◆ Problem description
For every entry below, give it back exactly and leave out any image.

◆ Supplied material
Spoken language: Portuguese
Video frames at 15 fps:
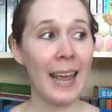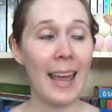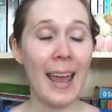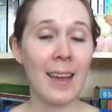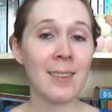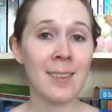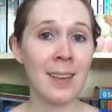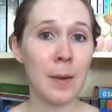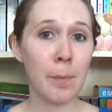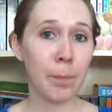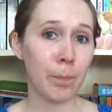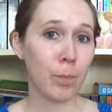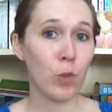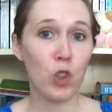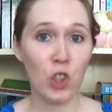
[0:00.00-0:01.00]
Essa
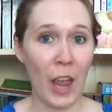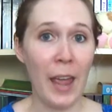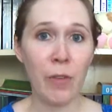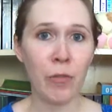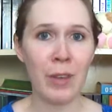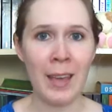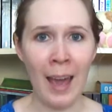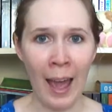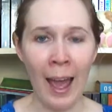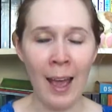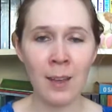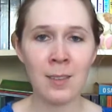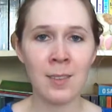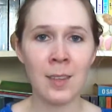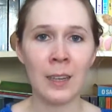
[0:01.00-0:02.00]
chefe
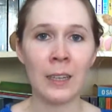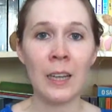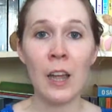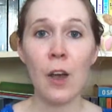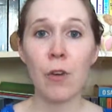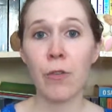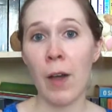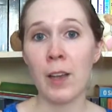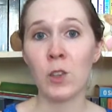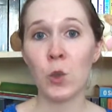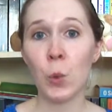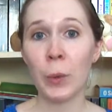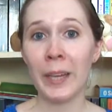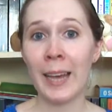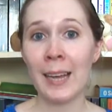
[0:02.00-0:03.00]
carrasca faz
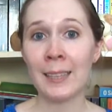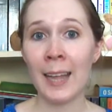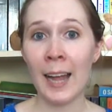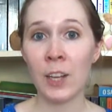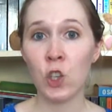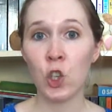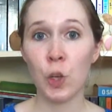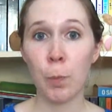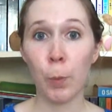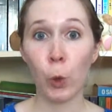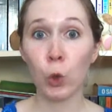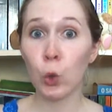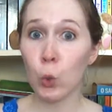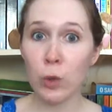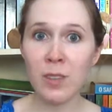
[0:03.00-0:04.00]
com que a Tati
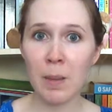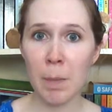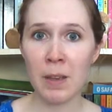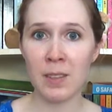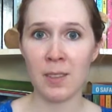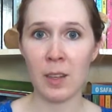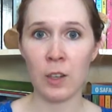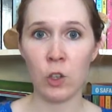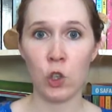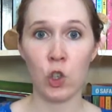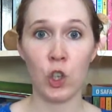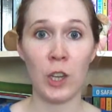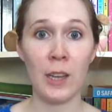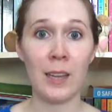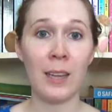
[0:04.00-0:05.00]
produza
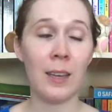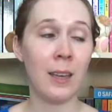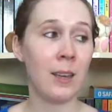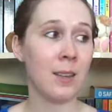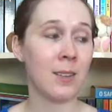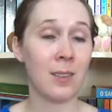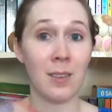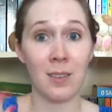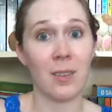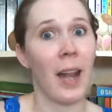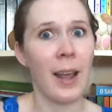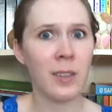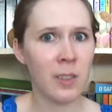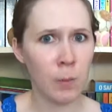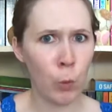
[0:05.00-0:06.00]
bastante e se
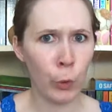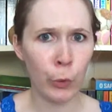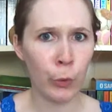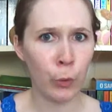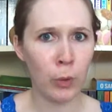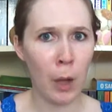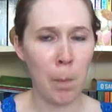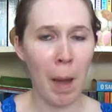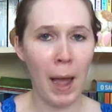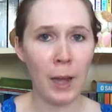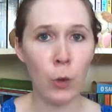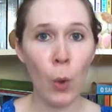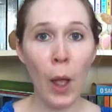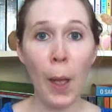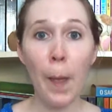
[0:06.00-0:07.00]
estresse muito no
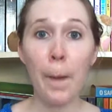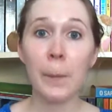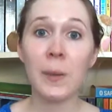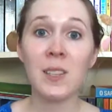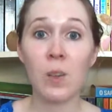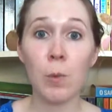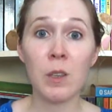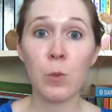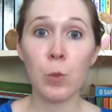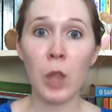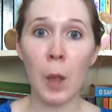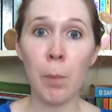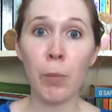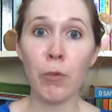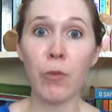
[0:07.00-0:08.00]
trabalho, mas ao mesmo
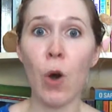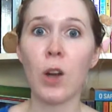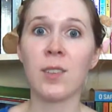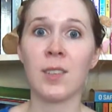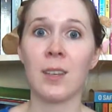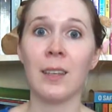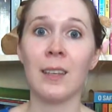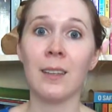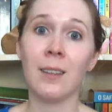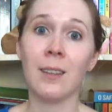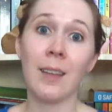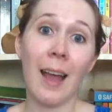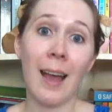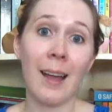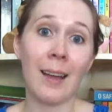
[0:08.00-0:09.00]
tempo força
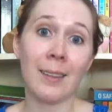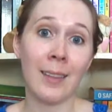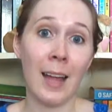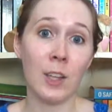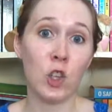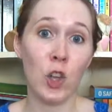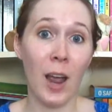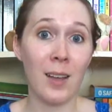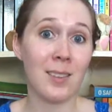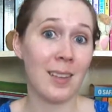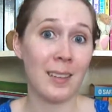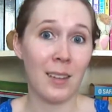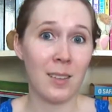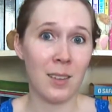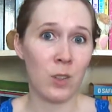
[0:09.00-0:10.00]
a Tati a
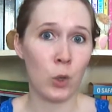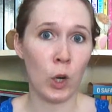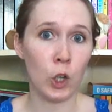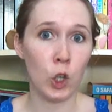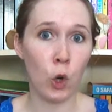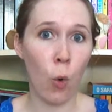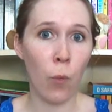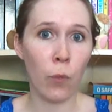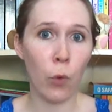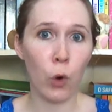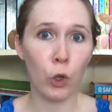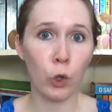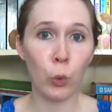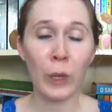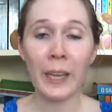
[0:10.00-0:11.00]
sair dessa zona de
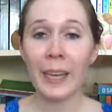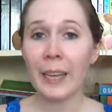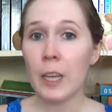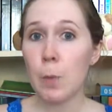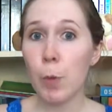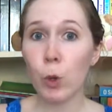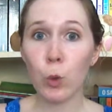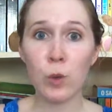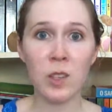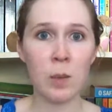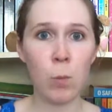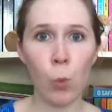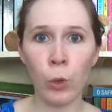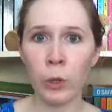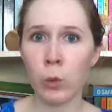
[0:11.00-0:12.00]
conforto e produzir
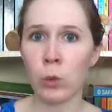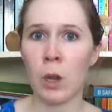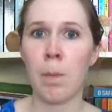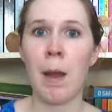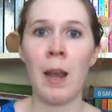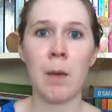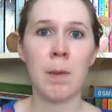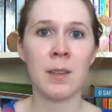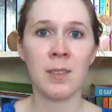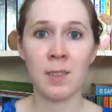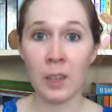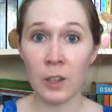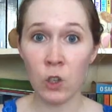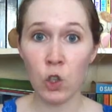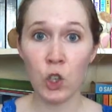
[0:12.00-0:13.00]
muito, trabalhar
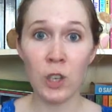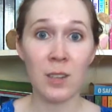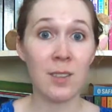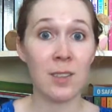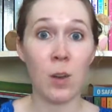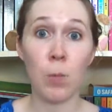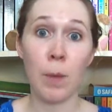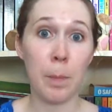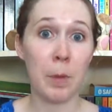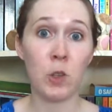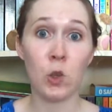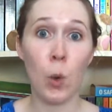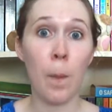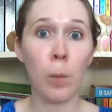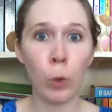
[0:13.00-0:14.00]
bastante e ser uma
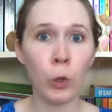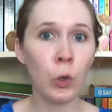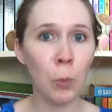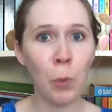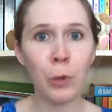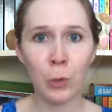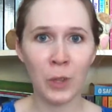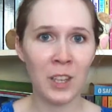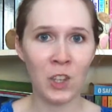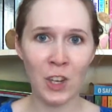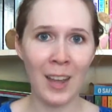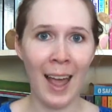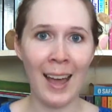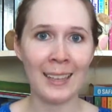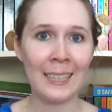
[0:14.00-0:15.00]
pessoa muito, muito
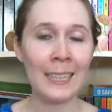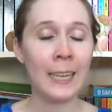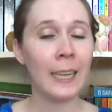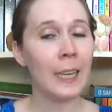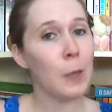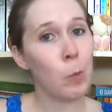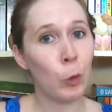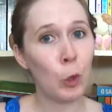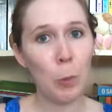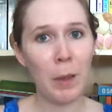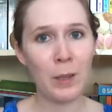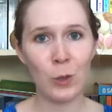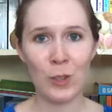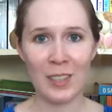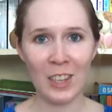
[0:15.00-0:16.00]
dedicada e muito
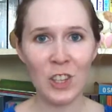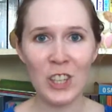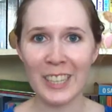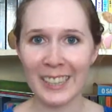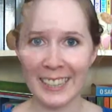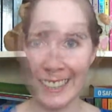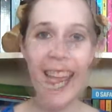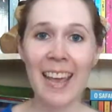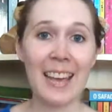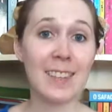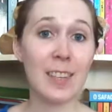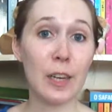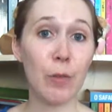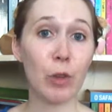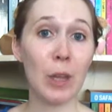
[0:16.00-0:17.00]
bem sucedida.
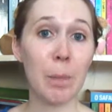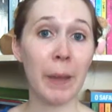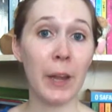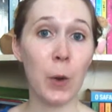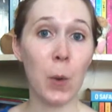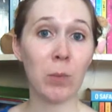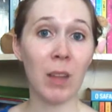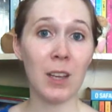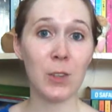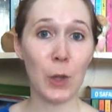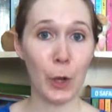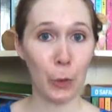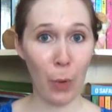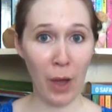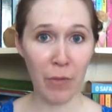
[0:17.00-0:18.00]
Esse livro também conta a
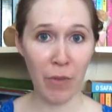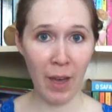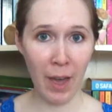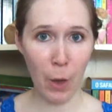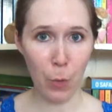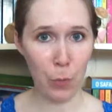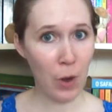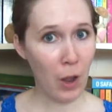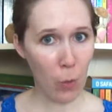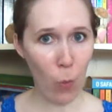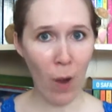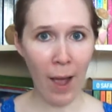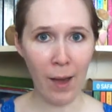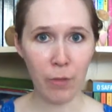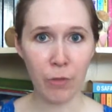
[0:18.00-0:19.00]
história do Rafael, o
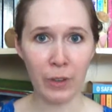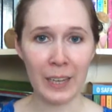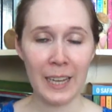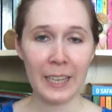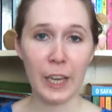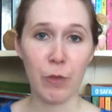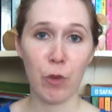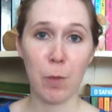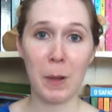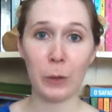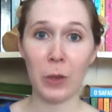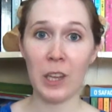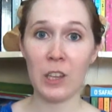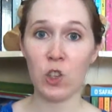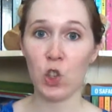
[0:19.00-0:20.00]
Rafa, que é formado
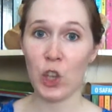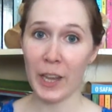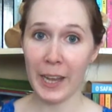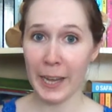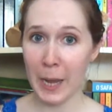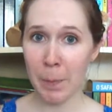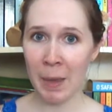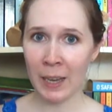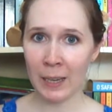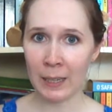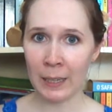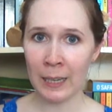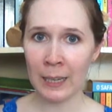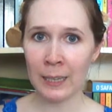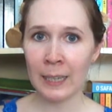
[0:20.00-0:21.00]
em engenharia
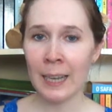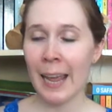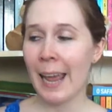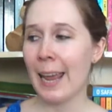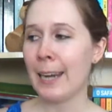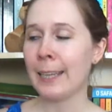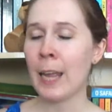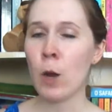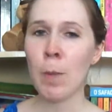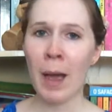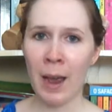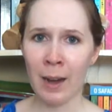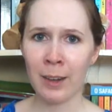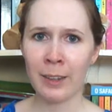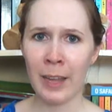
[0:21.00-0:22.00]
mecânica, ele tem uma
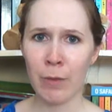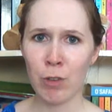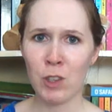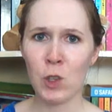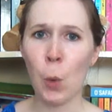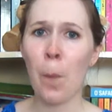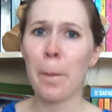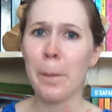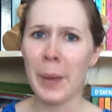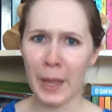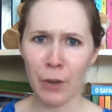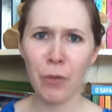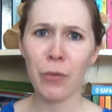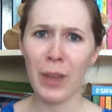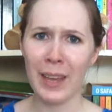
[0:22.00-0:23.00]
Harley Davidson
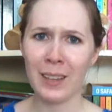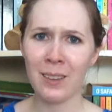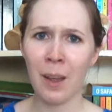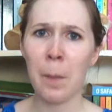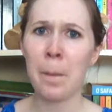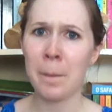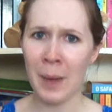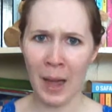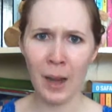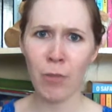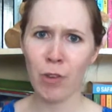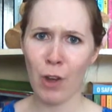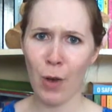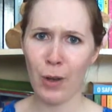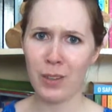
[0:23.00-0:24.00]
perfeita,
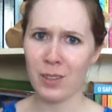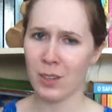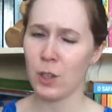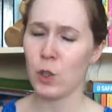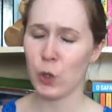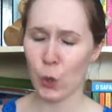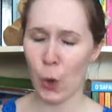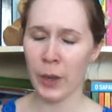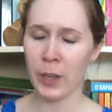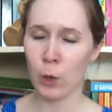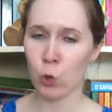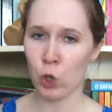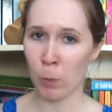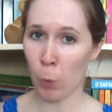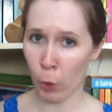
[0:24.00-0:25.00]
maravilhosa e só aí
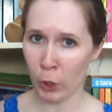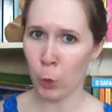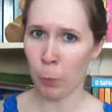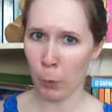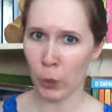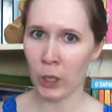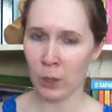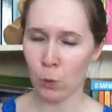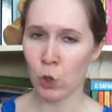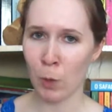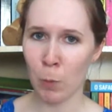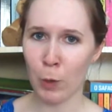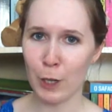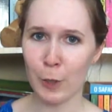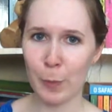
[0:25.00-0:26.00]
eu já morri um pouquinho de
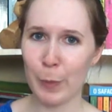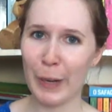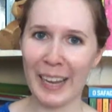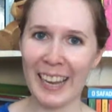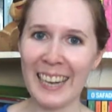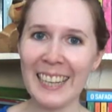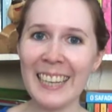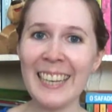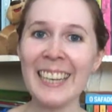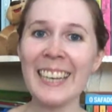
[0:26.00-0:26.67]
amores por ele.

◆ Exercise solution
Spoken language: Portuguese
Video frames at 15 fps:
[0:00.00-0:01.00]
Essa
[0:01.00-0:02.00]
chefe
[0:02.00-0:03.00]
carrasca faz
[0:03.00-0:04.00]
com que a Tati
[0:04.00-0:05.00]
produza
[0:05.00-0:06.00]
bastante e se
[0:06.00-0:07.00]
estresse muito no
[0:07.00-0:08.00]
trabalho, mas ao mesmo
[0:08.00-0:09.00]
tempo força
[0:09.00-0:10.00]
a Tati a
[0:10.00-0:11.00]
sair dessa zona de
[0:11.00-0:12.00]
conforto e produzir
[0:12.00-0:13.00]
muito, trabalhar
[0:13.00-0:14.00]
bastante e ser uma
[0:14.00-0:15.00]
pessoa muito, muito
[0:15.00-0:16.00]
dedicada e muito
[0:16.00-0:17.00]
bem sucedida.
[0:17.00-0:18.00]
Esse livro também conta a
[0:18.00-0:19.00]
história do Rafael, o
[0:19.00-0:20.00]
Rafa, que é formado
[0:20.00-0:21.00]
em engenharia
[0:21.00-0:22.00]
mecânica, ele tem uma
[0:22.00-0:23.00]
Harley Davidson
[0:23.00-0:24.00]
perfeita,
[0:24.00-0:25.00]
maravilhosa e só aí
[0:25.00-0:26.00]
eu já morri um pouquinho de
[0:26.00-0:26.67]
amores por ele.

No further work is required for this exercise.